[Collected data]

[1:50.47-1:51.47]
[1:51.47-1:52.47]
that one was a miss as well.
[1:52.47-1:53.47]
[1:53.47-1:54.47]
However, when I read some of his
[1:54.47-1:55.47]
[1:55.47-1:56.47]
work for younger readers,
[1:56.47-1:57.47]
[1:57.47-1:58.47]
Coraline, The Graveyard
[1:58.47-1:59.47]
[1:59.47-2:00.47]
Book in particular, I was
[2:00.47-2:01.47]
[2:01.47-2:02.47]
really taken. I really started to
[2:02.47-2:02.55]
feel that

---

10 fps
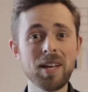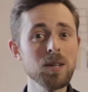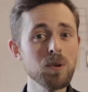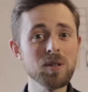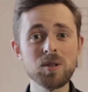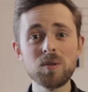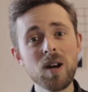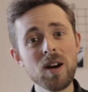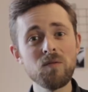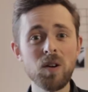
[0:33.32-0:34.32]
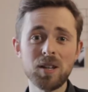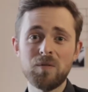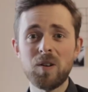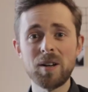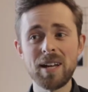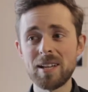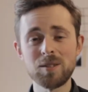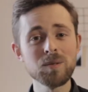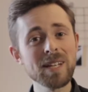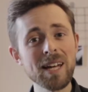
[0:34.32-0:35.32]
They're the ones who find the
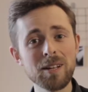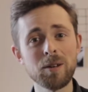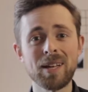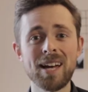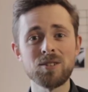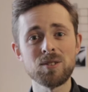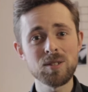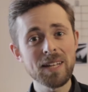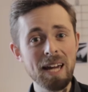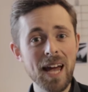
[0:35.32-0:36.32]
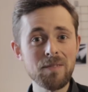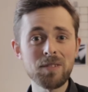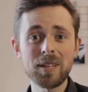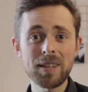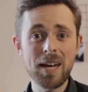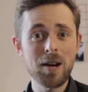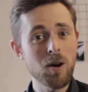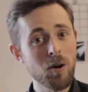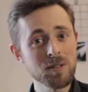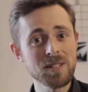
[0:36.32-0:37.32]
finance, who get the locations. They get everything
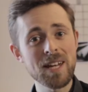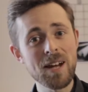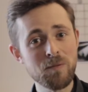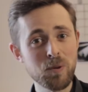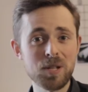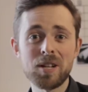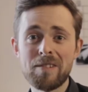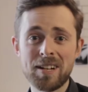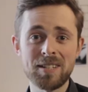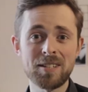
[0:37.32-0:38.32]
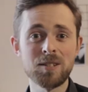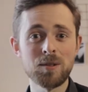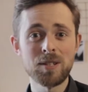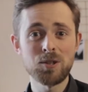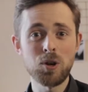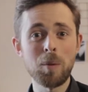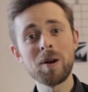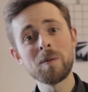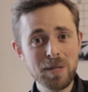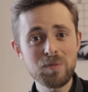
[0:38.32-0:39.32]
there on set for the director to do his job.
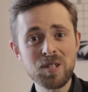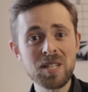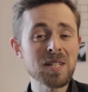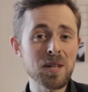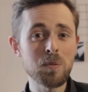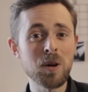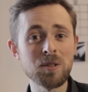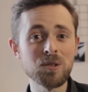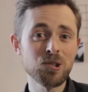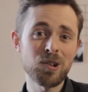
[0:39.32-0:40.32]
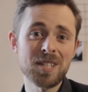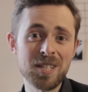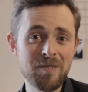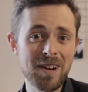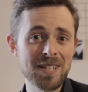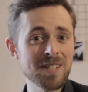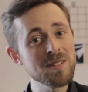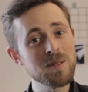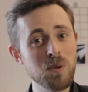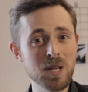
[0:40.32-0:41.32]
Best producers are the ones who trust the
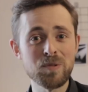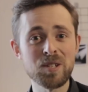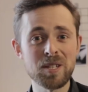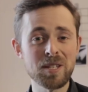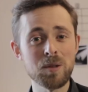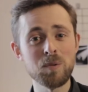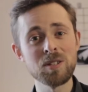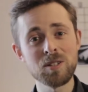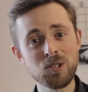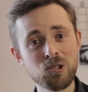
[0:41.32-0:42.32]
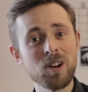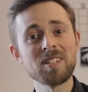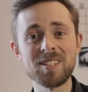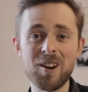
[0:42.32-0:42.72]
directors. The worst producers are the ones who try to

--

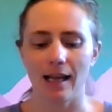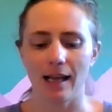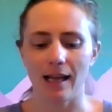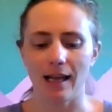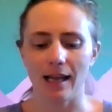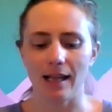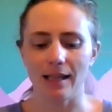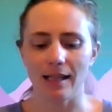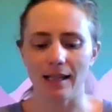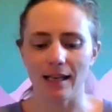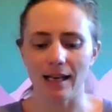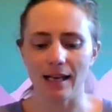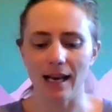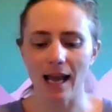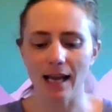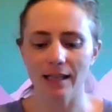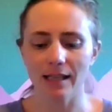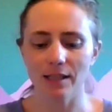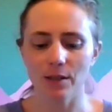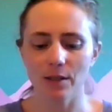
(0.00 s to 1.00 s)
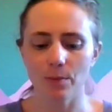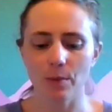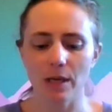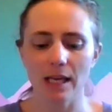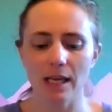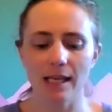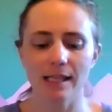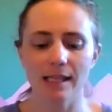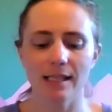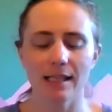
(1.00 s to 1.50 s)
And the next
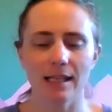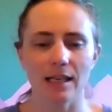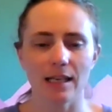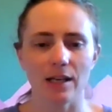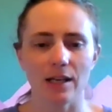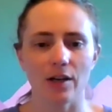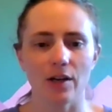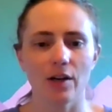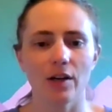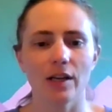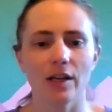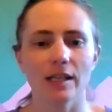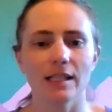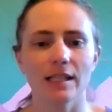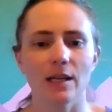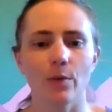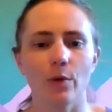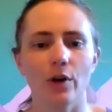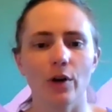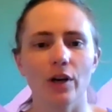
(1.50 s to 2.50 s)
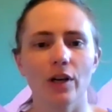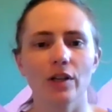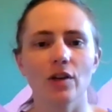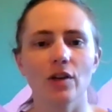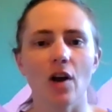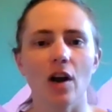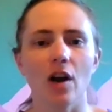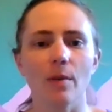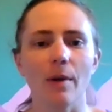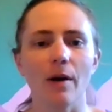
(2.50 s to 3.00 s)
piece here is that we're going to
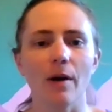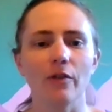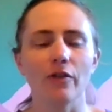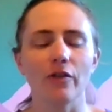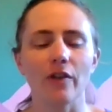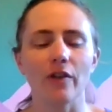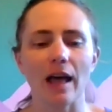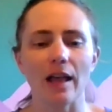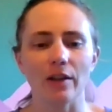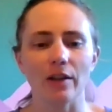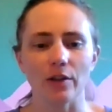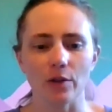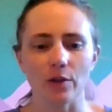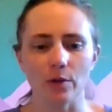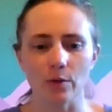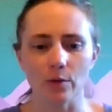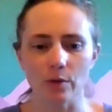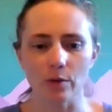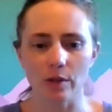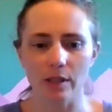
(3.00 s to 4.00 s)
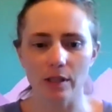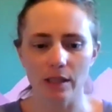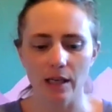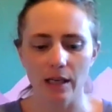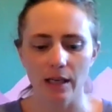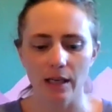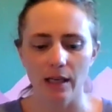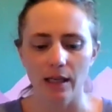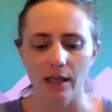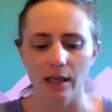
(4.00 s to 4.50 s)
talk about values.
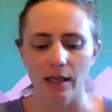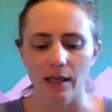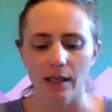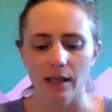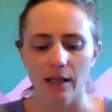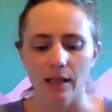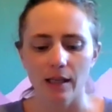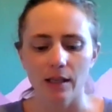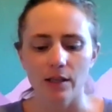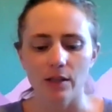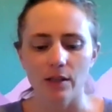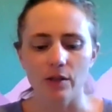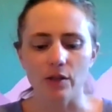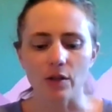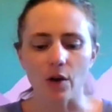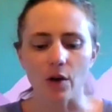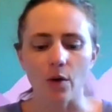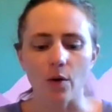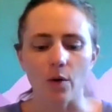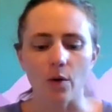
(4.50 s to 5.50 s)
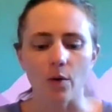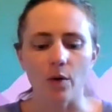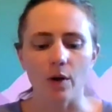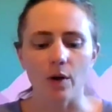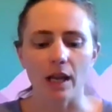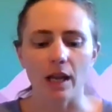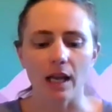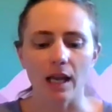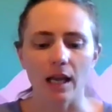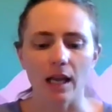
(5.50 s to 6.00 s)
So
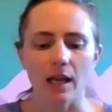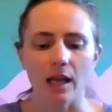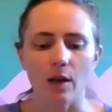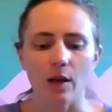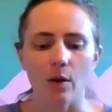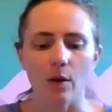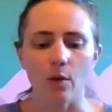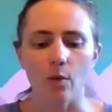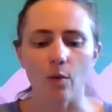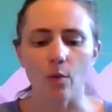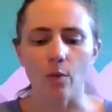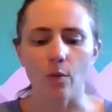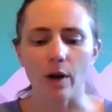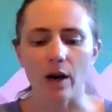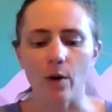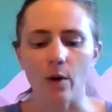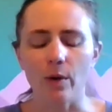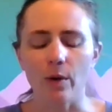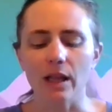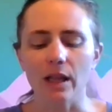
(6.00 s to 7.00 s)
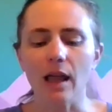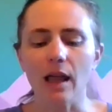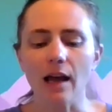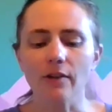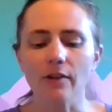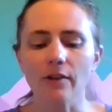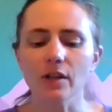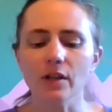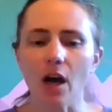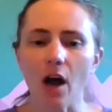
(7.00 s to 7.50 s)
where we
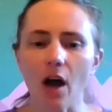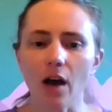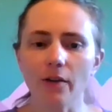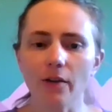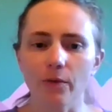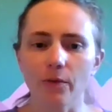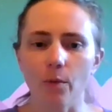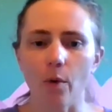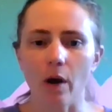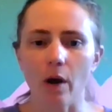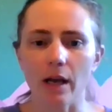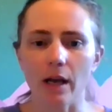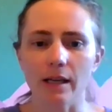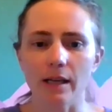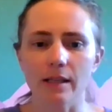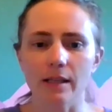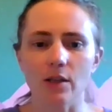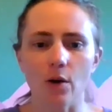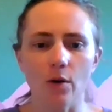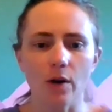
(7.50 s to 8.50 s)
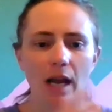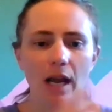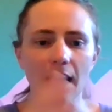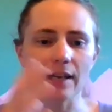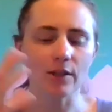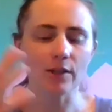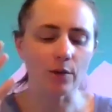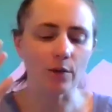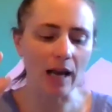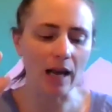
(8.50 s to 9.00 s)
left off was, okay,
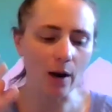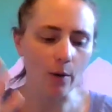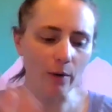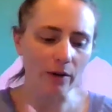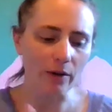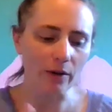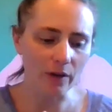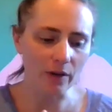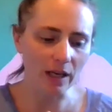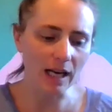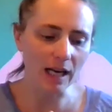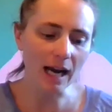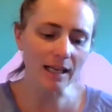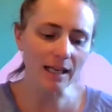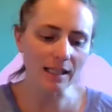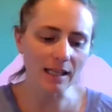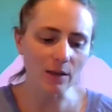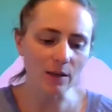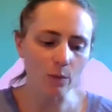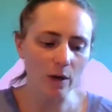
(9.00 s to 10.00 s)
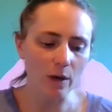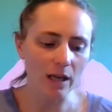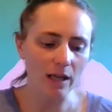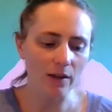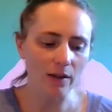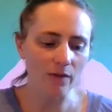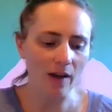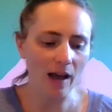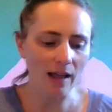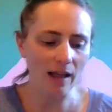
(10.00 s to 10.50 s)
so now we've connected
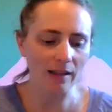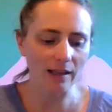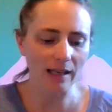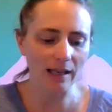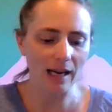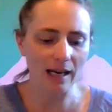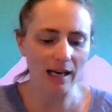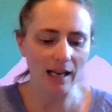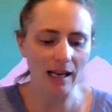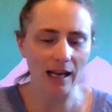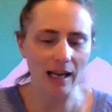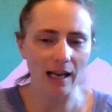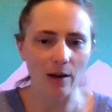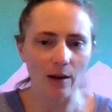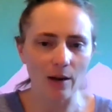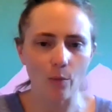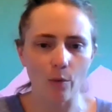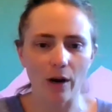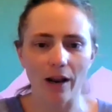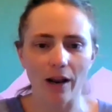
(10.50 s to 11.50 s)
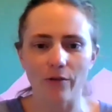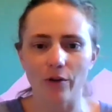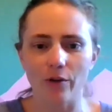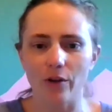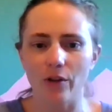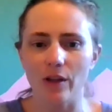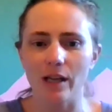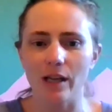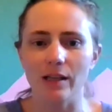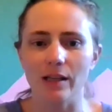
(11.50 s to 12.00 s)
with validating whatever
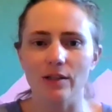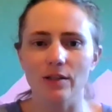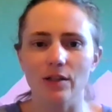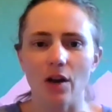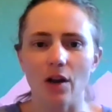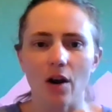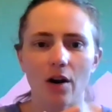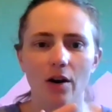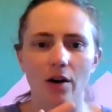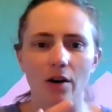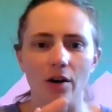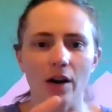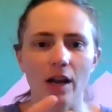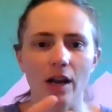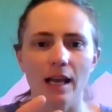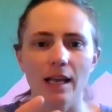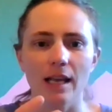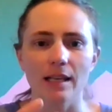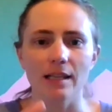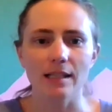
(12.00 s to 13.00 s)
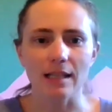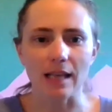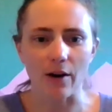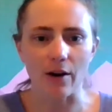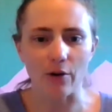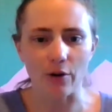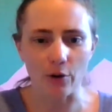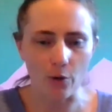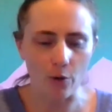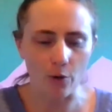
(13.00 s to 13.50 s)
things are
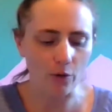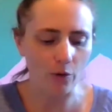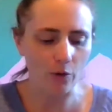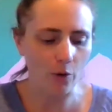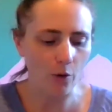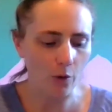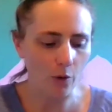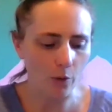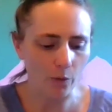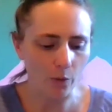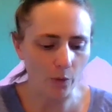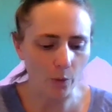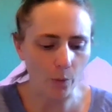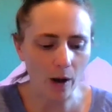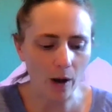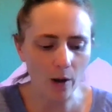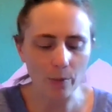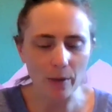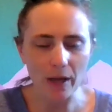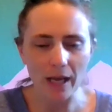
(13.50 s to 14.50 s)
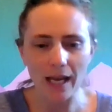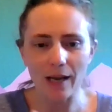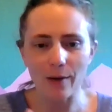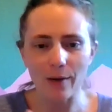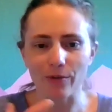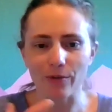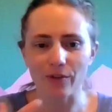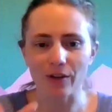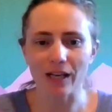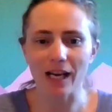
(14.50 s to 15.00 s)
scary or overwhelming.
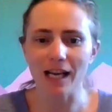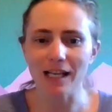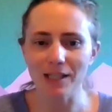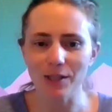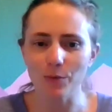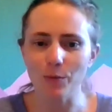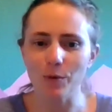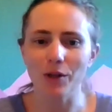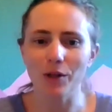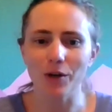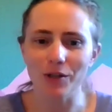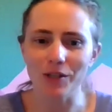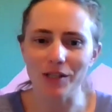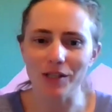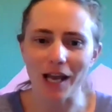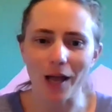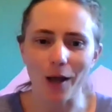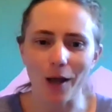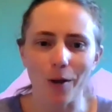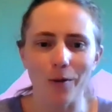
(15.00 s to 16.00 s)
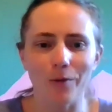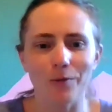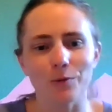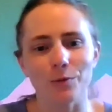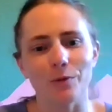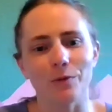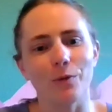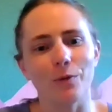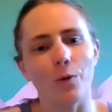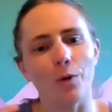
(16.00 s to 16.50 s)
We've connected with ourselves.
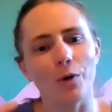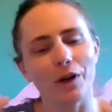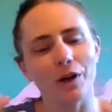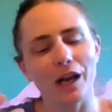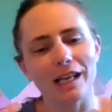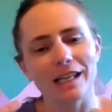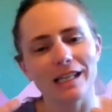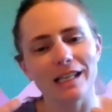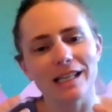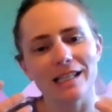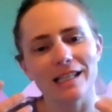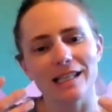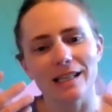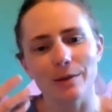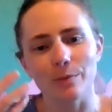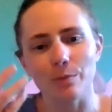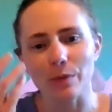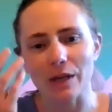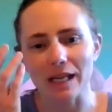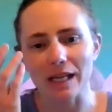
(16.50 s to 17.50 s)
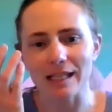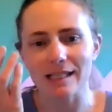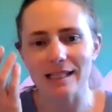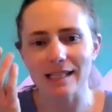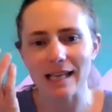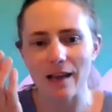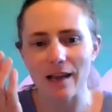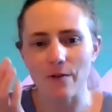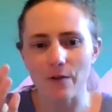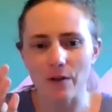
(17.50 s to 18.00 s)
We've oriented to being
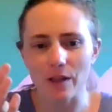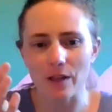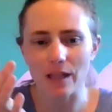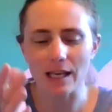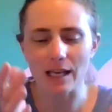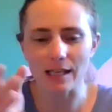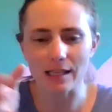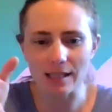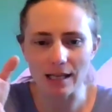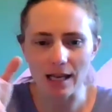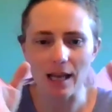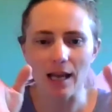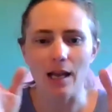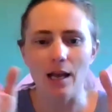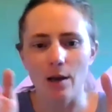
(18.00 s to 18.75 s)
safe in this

What is needed - The result should be an exact copy of only the lines above from the one that holds "[0:36.32-0:37.32]" through the one that holds "[0:41.32-0:42.32]", both ends included, without pictures.

Solved problem -
[0:36.32-0:37.32]
finance, who get the locations. They get everything
[0:37.32-0:38.32]
[0:38.32-0:39.32]
there on set for the director to do his job.
[0:39.32-0:40.32]
[0:40.32-0:41.32]
Best producers are the ones who trust the
[0:41.32-0:42.32]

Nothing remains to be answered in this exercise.